Just as GM now deserves what is happening to it because it refused to evolve and innovate, the Liberal Party of Canada deserves what is happening to it unless it realizes its real problems go way deeper than a face on a poster.

I will add this part. There is no magic elixir out there in the form of another leader that is going to magically make everyone want to vote Liberal again. We have organizational and messaging problems, and the party needs to still be reformed organizationally and with more emphasis on the grassroots and ENGAGING the grassroots and trying to get them involved.

For example, here’s a novel idea; instead of throwing those 1000$ a plate dinner fund raisers all the time that only the elites can afford to go to, how about a whole bunch of 10$ to 20$ BBQ’s that normal regular LPC members can, you know, actually afford? The Victory Fund is fine, but lots of people hate getting bugged in email and with phone calls. Throw those BBQ’s with high profile people, and get your funds that way. Furthermore, hold them not just in ridings we are strong in, but hold them in ridings where we want to win them back, or where we’ve traditionally have had no presence but want to build up the local riding infrastructure. We invited Howard Dean to the LPC Convention (in 2006), but we’ve done NOTHING to come anywhere close to implementing a “50 state strategy” – or trying to compete and win in every strategy. We need a 10 province strategy, or 308 ridings strategy implemented. Barack Obama embraced Deans efforts, and look what he’s doing competing in Republican states that haven’t gone Democratic in years. We need the same effort and plan up here. We’ve had a lot of lip service about that, but little as been done.

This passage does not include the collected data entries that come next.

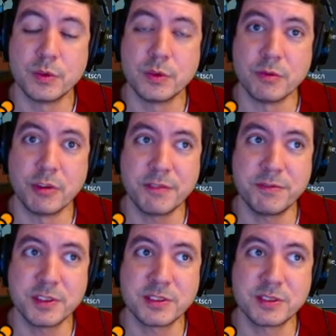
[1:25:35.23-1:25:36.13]
What if
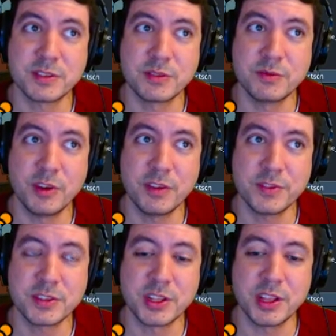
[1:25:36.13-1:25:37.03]
it's
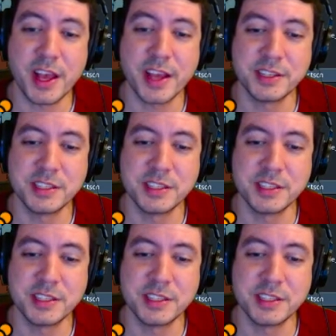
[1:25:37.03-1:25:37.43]
Clyde and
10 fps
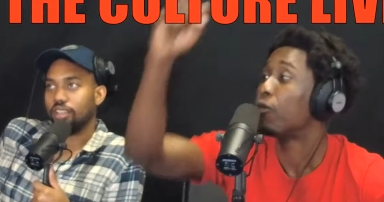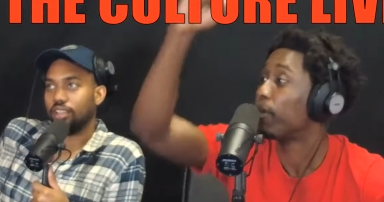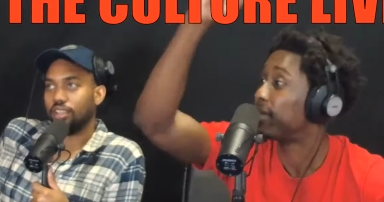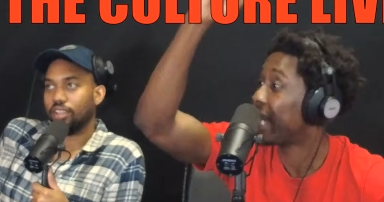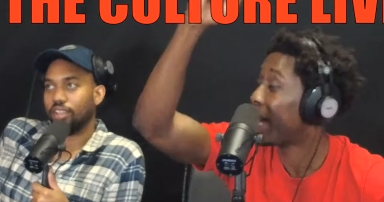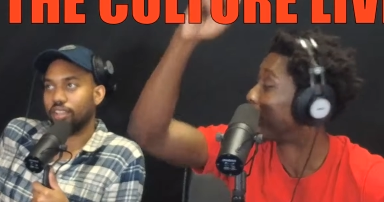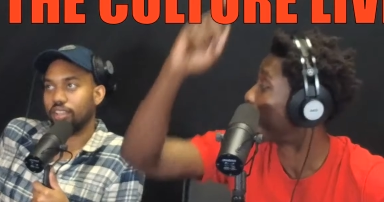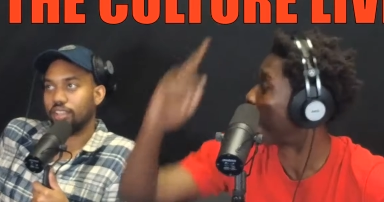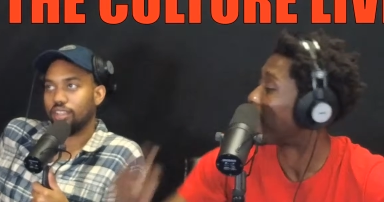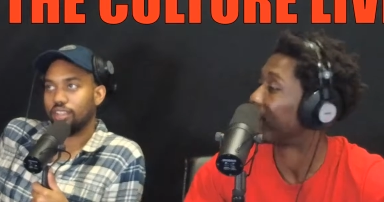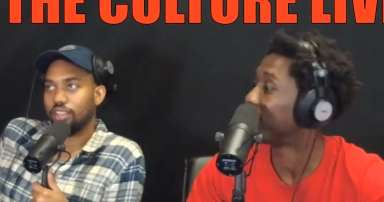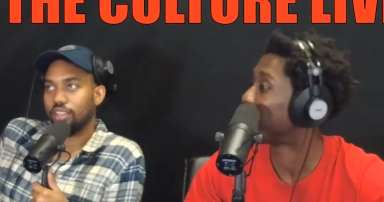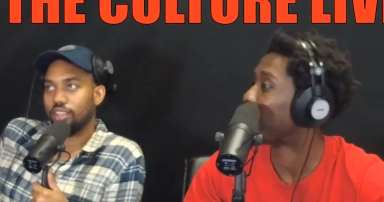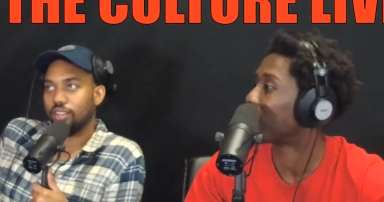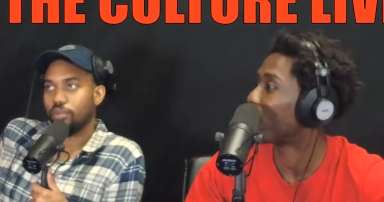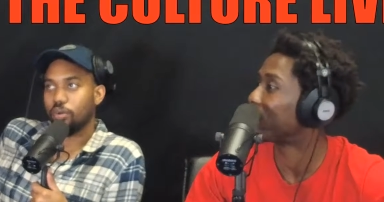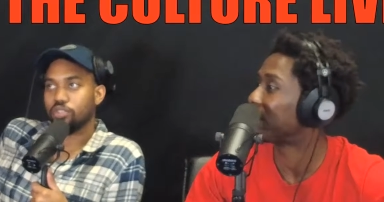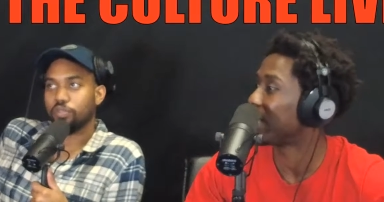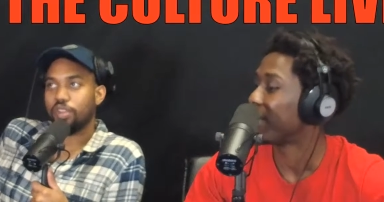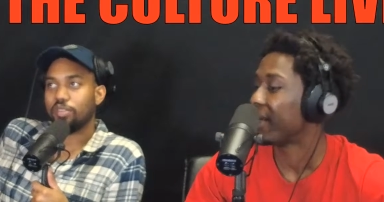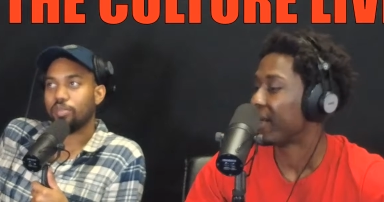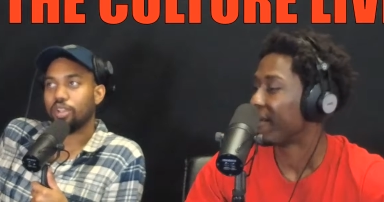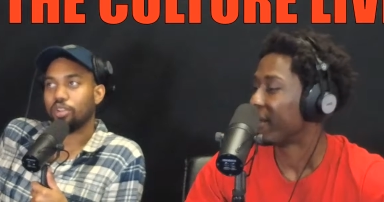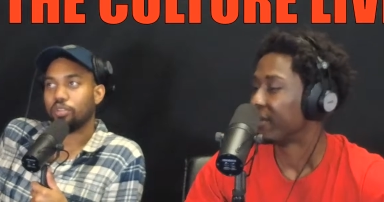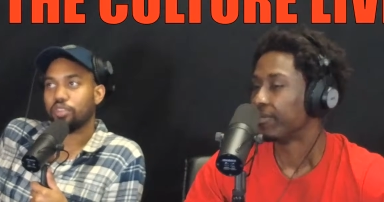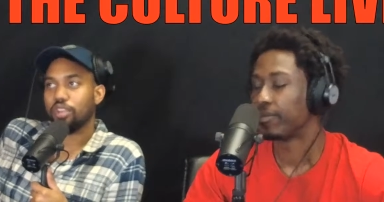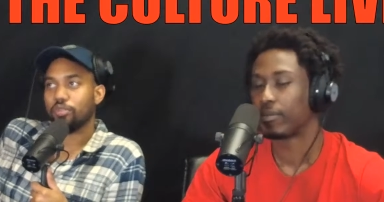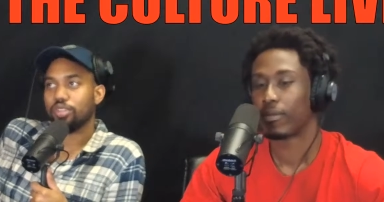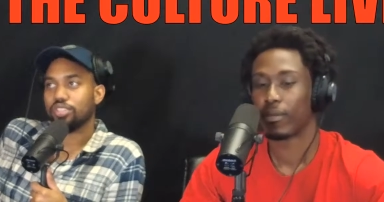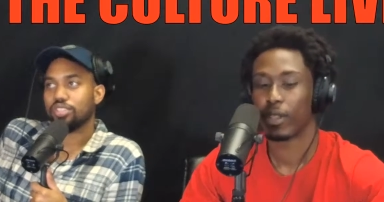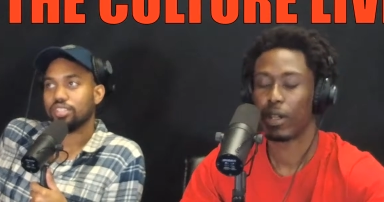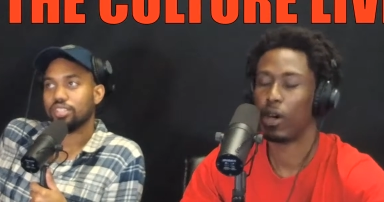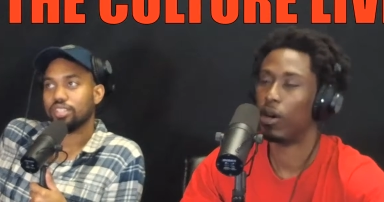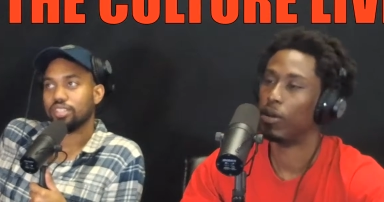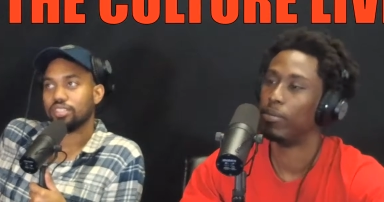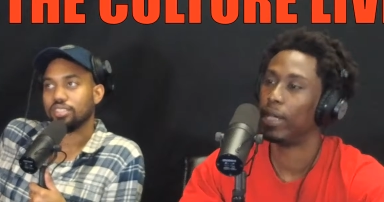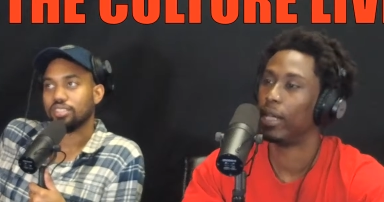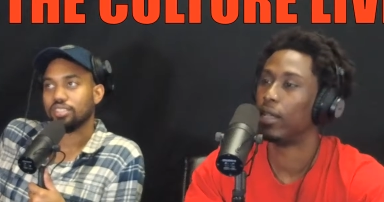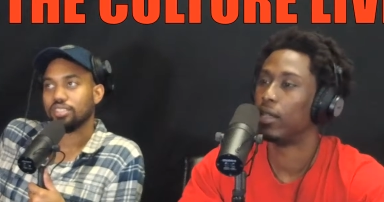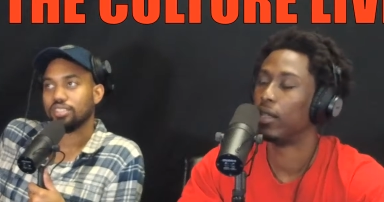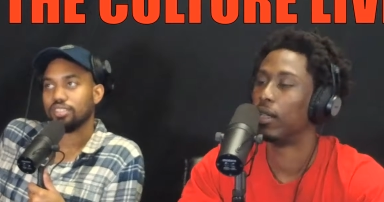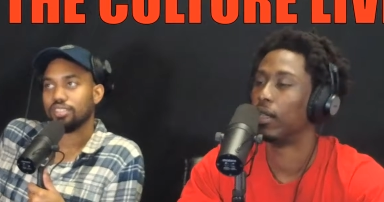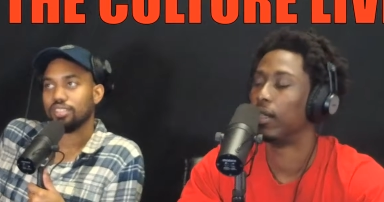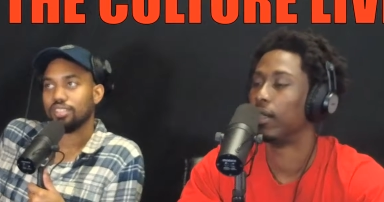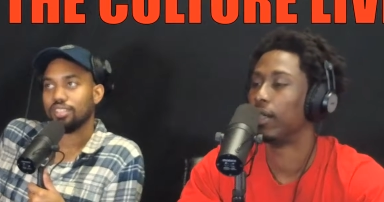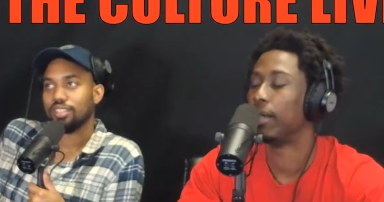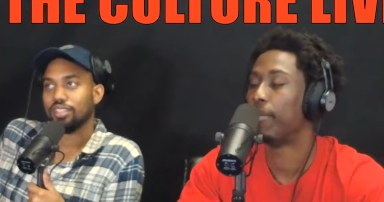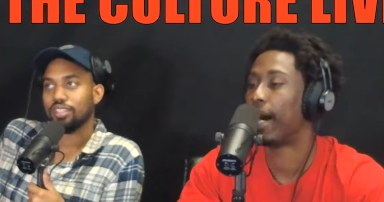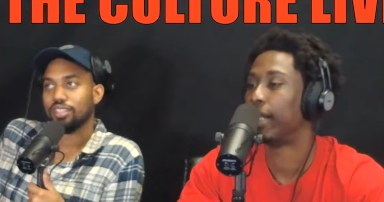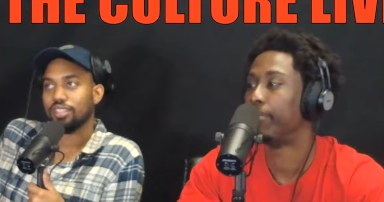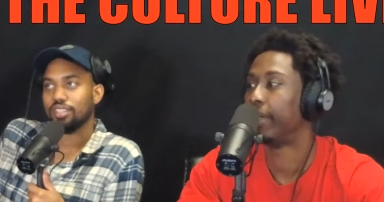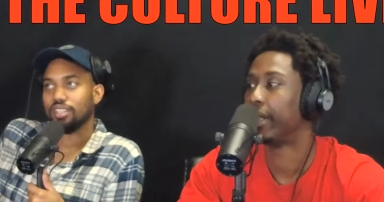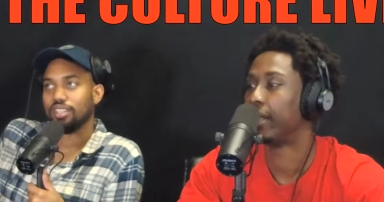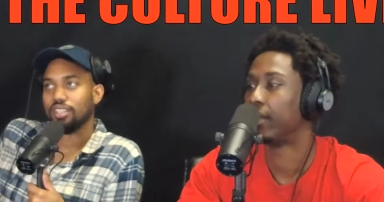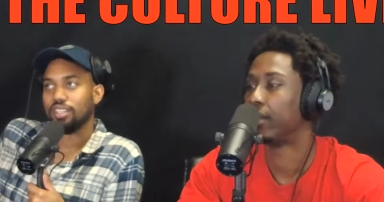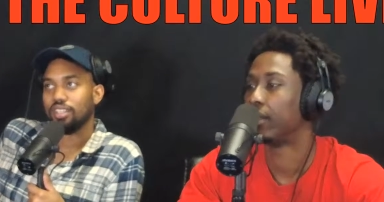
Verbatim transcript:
Speaker 1: from top to bottom till I go what to sleep. What was your
Speaker 2: favorite record off Get Rich?
Speaker 1: Oh man, uh, it might have been.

I’ll say again; we’re papering over the structural and organizational faults (such as lack again of fund raising within our own party) by thinking a new leader – even one with “star” potential – will come along and make all those problems go away, It is short-sighted and will get us no closer to getting re-elected to government.

In conclusion, I support Dion in whatever decision he makes. (Quite honestly, I don’t know why he’d WANT to remain leader with this bunch that has been throwing knives at his back). The Liberal Party backroom honchos are fooling themselves however, in thinking that all will be well again if Dion quits or is forced out. They have to engage the grassroots of the party and involve them more. However, the grassroots/netroots of the LPC need to let the head honchos/back room boys know that we’re not going to put up with this stagnation of reform.

UPDATE: For an excellent glossary of what an “anonymous Liberal” is, go check out CalgaryGrit’s definitions.